_Try it_
Once the pictures are set aside, repeat all of the data below exactly.

_Task material_
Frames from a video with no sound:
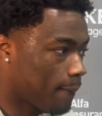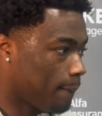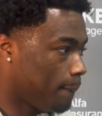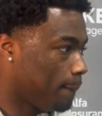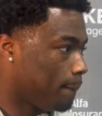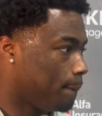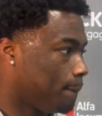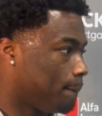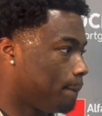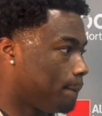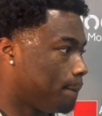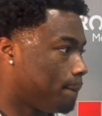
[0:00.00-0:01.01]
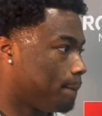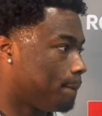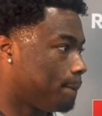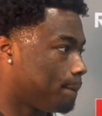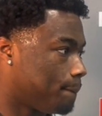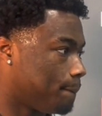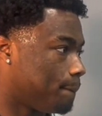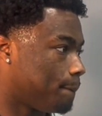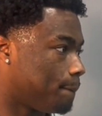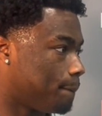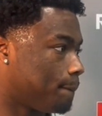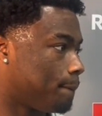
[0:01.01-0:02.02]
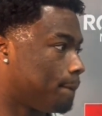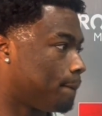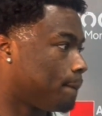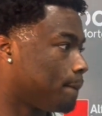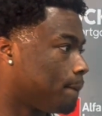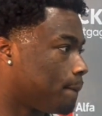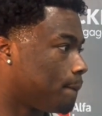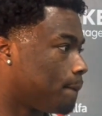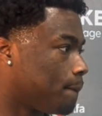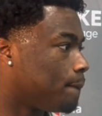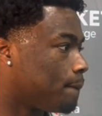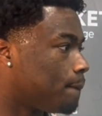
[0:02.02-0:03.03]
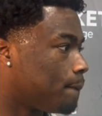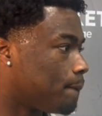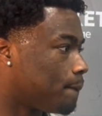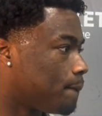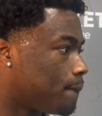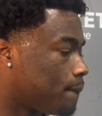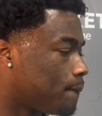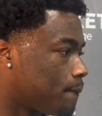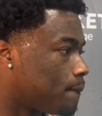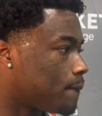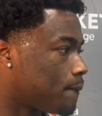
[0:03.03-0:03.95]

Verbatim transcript: How important was it to you the way your guys, your teammates rallied around you?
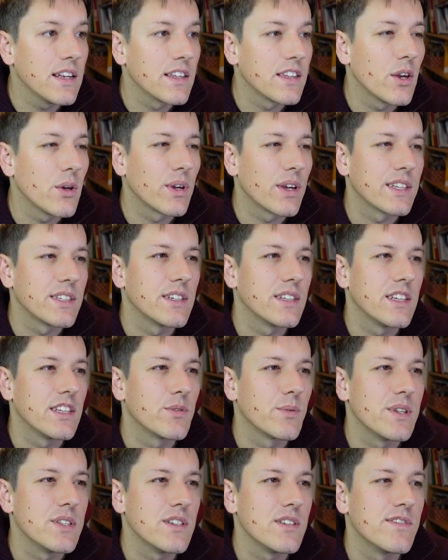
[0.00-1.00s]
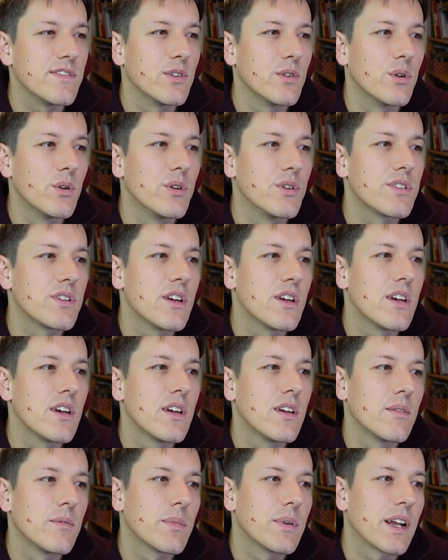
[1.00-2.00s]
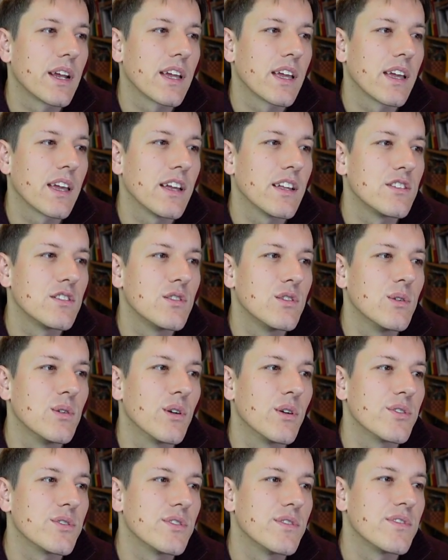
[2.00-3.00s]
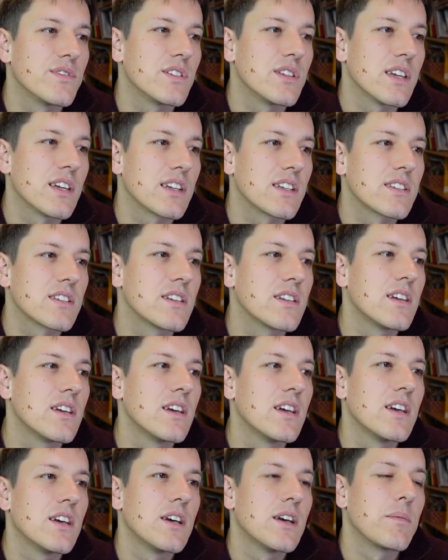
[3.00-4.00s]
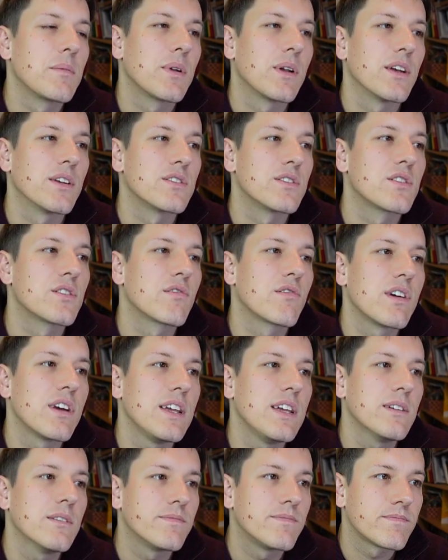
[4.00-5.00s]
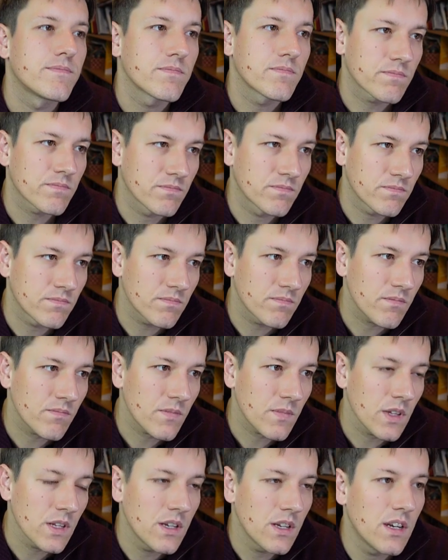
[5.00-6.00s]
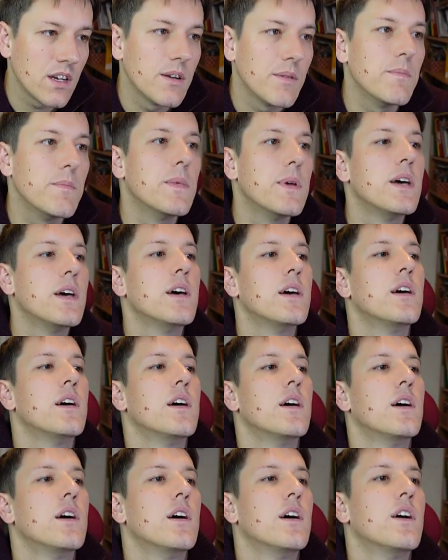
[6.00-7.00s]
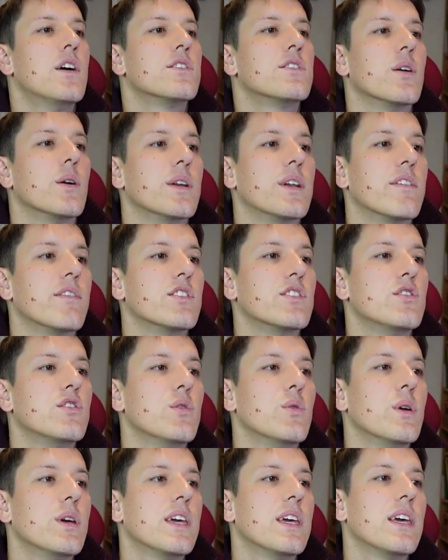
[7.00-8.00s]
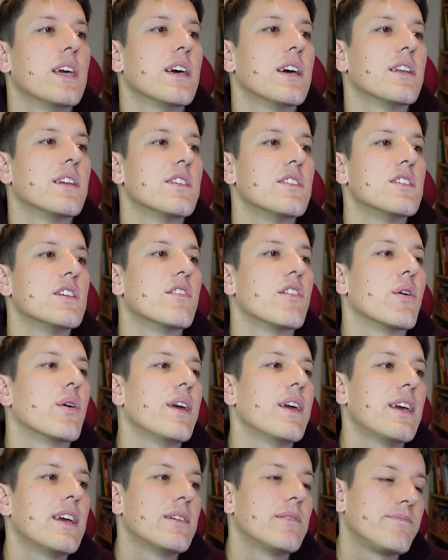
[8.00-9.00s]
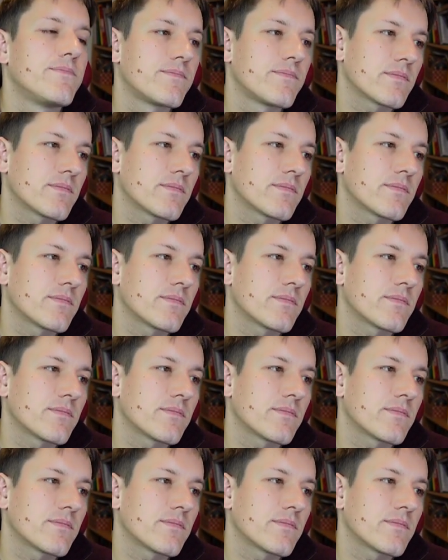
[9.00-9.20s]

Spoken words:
I don't get any 24s, but I can get 2 lots of 6 plus 3. So I'd have a 2 here and a 0 here.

_Response area_
Frames from a video with no sound:
[0:00.00-0:01.01]
[0:01.01-0:02.02]
[0:02.02-0:03.03]
[0:03.03-0:03.95]

Verbatim transcript: How important was it to you the way your guys, your teammates rallied around you?
[0.00-1.00s]
[1.00-2.00s]
[2.00-3.00s]
[3.00-4.00s]
[4.00-5.00s]
[5.00-6.00s]
[6.00-7.00s]
[7.00-8.00s]
[8.00-9.00s]
[9.00-9.20s]

Spoken words:
I don't get any 24s, but I can get 2 lots of 6 plus 3. So I'd have a 2 here and a 0 here.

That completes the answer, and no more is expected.